### EXERCISE GOAL
Repeat each entry word for word; the images are not part of the copy.

(Beginning of SUPPLIED DATA)

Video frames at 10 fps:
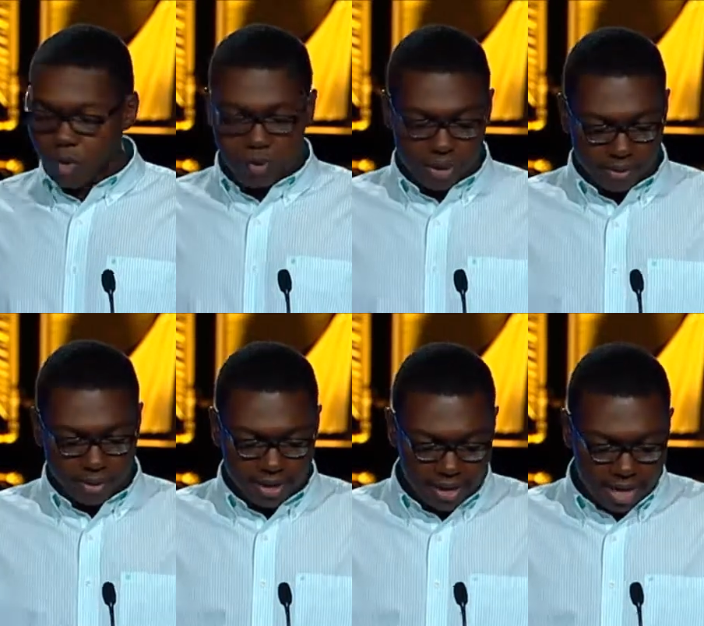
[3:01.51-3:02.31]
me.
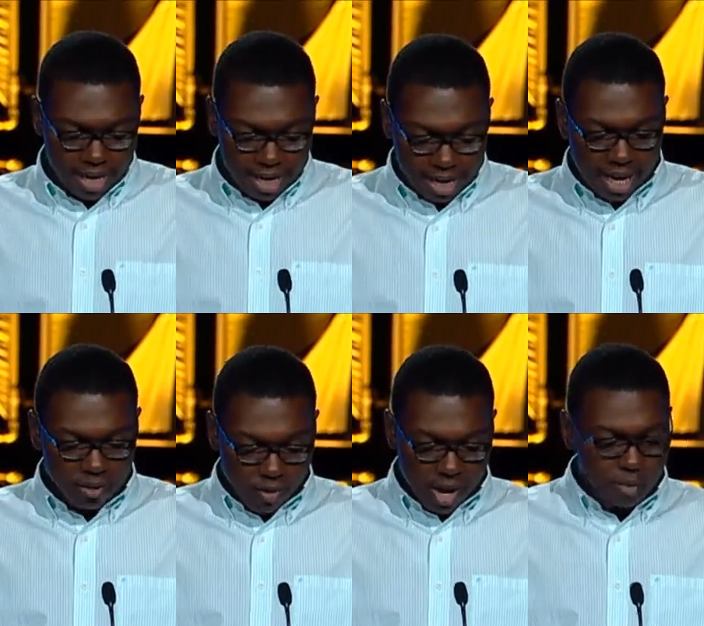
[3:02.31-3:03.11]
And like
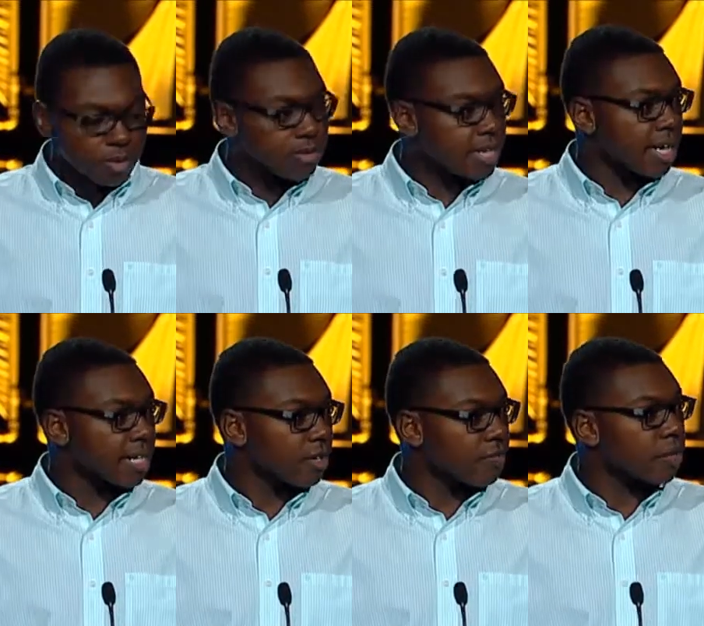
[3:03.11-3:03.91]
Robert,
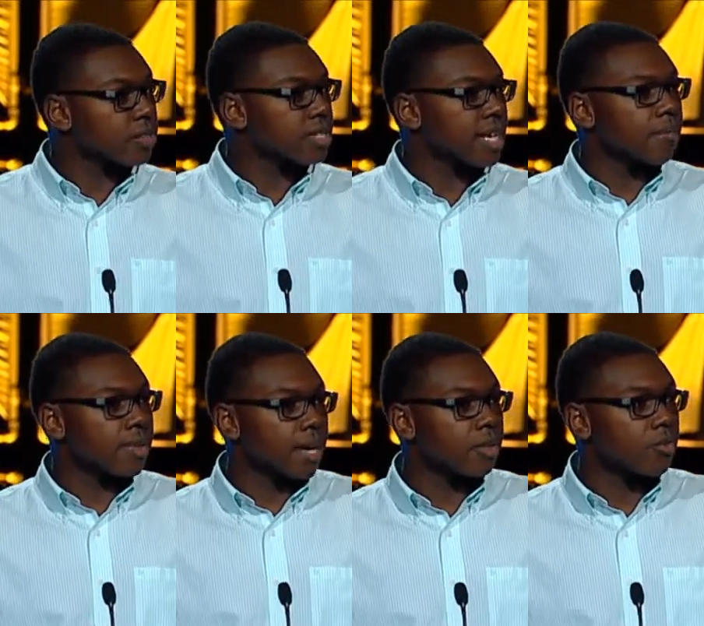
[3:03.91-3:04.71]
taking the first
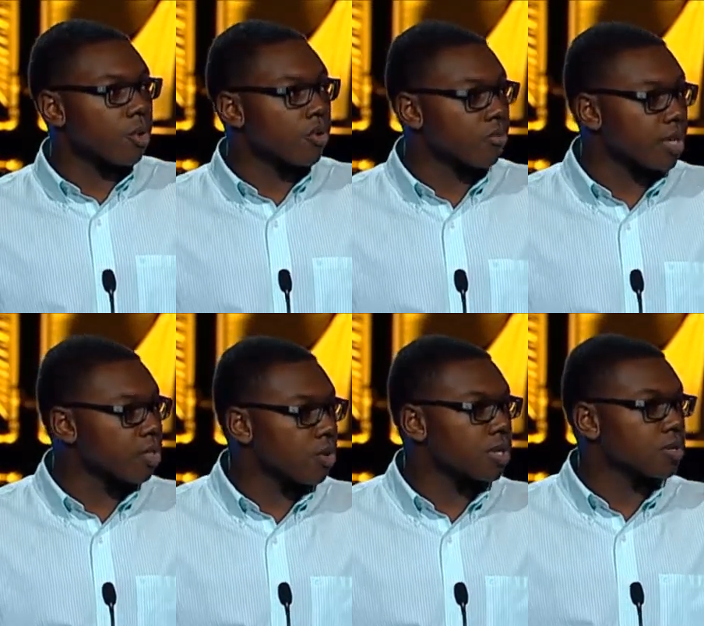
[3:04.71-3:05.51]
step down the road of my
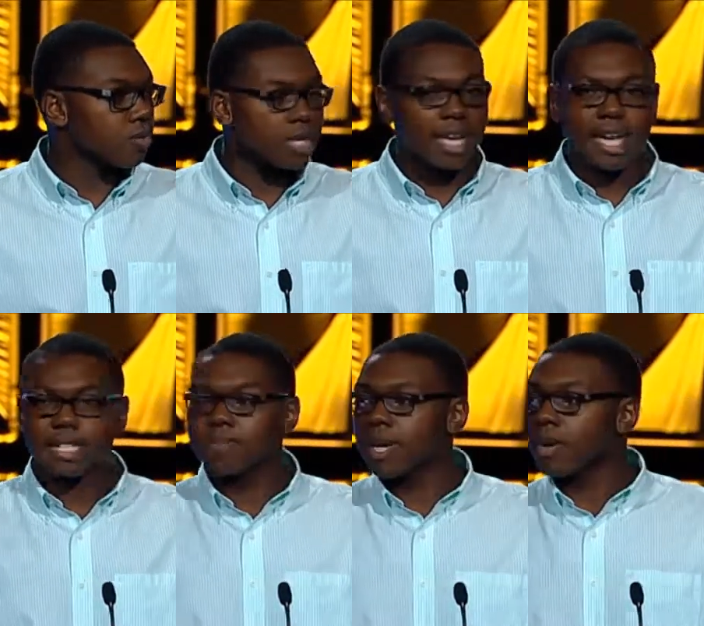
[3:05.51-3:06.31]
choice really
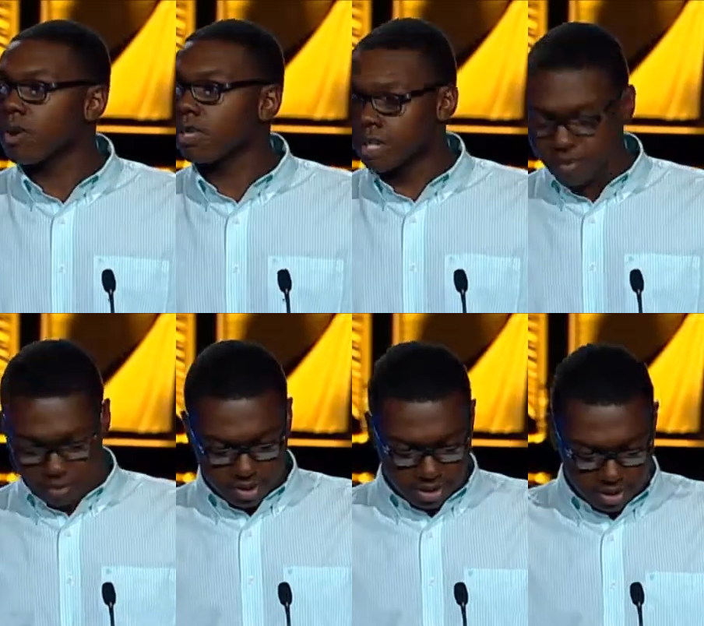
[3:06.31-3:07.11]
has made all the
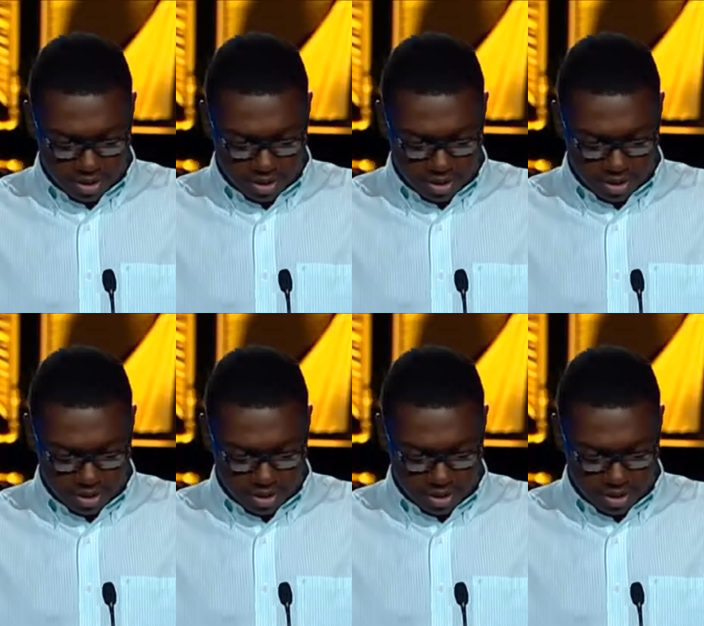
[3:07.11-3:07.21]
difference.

(End of SUPPLIED DATA)

### RESULT OF THE EXERCISE
Video frames at 10 fps:
[3:01.51-3:02.31]
me.
[3:02.31-3:03.11]
And like
[3:03.11-3:03.91]
Robert,
[3:03.91-3:04.71]
taking the first
[3:04.71-3:05.51]
step down the road of my
[3:05.51-3:06.31]
choice really
[3:06.31-3:07.11]
has made all the
[3:07.11-3:07.21]
difference.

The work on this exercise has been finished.